One thing we did on our last migration might work for you. We had a somewhat similar situation with what we called our "Common" drive, which was a place where anyone could read/write/delete. Over the years, a lot of stuff accumulated there, as people shared stuff across groups. When we moved to a new file server, we set up a new Common directory, but we didn't copy anything to it for the users. We left the old Common in place (and called it Old Common), made it read-only, and told everyone they had 30 days to copy anything they wanted to the new directories. After that, we hid the directory but we would un-hide it on request. During this migration, we also worked with all the departments and created new shared directories and helped people identify duplicates.
We've used Treesize for years for figuring out who's using disk space. We've tried Spacehound recently and some of my co-workers like it, but I keep going back to Treesize.
After our most recent migration, we tried setting up an Archive structure that people could use on their own, but it hasn't worked very well. People just don't have the time to keep track of what's active and what's not. We're looking at tools that could do the archiving automatically, and in our case it would work to periodically move all the files that haven't been touched for 6 months off to another share.
Solution 3:
At 3TB you probably have a lot uf huge unnecessary files and duplicated junk in there. One useful method I've found is to do searches, starting for files > 100MB (I might even go up to 500MB in your case) then take it down. It makes the job of finding the real space wasters more manageable.
Solution 4:
My first order of business would be to use an enterprise file manager/analyzer/reporter/whatever-you-want-to-call-it such as TreeSize Professional or SpaceObServer. You can see what files are where, sort by creation data, access date and a host of other criterion including statistics on file types and owners. SpaceObServer can scan various file systems including remote Linux/UNIX systems via an SSH connection.

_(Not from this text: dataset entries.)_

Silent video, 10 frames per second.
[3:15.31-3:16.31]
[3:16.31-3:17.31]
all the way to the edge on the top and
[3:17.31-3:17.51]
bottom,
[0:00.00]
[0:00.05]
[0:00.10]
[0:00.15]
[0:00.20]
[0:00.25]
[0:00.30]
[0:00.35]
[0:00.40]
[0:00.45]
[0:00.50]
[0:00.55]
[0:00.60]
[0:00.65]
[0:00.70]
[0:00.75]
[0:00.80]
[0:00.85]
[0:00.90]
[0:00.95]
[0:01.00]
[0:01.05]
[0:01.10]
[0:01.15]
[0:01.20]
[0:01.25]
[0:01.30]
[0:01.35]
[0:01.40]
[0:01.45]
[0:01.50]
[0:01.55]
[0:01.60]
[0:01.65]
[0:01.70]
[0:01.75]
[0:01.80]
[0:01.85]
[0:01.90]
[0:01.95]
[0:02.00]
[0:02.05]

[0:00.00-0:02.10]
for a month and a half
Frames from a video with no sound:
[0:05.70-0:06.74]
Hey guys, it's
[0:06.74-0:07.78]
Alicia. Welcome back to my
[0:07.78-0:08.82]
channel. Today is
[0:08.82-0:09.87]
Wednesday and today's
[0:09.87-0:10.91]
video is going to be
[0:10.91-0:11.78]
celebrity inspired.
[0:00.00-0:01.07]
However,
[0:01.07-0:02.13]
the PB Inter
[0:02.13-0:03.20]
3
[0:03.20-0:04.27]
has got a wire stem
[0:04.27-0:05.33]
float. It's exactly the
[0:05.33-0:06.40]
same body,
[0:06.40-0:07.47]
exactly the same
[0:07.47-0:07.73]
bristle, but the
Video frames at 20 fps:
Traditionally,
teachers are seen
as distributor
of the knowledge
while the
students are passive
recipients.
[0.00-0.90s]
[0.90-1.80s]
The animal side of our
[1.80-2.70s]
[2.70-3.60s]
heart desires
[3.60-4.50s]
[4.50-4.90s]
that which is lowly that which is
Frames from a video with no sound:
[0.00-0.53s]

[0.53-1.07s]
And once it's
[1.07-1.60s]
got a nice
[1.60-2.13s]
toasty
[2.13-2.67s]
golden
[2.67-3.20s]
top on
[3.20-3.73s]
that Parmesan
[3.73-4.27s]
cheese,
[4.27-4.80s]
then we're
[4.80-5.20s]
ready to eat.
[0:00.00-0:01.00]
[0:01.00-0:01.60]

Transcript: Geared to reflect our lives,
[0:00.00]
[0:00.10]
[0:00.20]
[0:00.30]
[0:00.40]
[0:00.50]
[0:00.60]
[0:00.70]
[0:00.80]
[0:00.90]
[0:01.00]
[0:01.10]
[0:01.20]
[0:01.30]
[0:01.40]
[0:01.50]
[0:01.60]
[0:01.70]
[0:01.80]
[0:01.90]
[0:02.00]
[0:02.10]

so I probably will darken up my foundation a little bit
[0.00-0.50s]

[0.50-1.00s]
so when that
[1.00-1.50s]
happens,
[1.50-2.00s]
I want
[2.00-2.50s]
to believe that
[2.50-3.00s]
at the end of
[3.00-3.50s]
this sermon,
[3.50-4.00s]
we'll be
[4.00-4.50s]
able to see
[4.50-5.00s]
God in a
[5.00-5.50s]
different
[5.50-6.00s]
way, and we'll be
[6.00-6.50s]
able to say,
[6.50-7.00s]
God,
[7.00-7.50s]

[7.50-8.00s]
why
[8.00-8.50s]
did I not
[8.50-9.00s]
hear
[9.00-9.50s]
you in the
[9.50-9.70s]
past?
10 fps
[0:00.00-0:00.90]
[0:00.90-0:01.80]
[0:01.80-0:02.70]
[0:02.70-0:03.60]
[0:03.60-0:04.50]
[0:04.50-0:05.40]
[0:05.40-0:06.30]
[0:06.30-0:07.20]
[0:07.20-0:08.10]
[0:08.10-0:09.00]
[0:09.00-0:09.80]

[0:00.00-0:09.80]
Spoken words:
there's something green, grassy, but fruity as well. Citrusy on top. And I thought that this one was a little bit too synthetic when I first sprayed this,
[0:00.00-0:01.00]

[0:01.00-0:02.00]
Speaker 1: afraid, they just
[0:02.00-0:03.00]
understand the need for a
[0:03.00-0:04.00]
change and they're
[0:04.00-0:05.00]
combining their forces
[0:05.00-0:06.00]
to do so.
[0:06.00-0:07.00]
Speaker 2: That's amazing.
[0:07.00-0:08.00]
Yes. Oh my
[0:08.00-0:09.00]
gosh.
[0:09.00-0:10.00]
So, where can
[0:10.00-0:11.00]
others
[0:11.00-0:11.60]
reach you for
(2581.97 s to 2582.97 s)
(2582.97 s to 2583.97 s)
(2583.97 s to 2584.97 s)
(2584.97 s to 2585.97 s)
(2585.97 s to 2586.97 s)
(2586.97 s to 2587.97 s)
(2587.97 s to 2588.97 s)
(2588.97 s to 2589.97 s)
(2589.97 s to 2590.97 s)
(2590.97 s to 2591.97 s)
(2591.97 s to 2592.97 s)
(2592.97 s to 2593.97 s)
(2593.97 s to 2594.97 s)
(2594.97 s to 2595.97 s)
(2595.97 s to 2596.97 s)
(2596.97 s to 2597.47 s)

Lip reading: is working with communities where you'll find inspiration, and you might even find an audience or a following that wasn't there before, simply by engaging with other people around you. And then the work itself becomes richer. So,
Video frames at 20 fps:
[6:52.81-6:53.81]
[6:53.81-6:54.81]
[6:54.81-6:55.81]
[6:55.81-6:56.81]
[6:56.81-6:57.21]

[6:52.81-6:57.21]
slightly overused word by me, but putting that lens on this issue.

That can give you great visibility into your collection of files. From there, you can "Divide and Conquer".
Solution 5:
You might want to consider just blanket archiving anything more than six months old to another share, and watch for file accesses on that share. Files that are consistently accessed you could put back on the primary server.
Another option is something like the Google Search Appliance. That way you can let Google's app smartly figure out what people are looking for when they search for things and it will "archive" by putting less-accessed documents further down on the search page.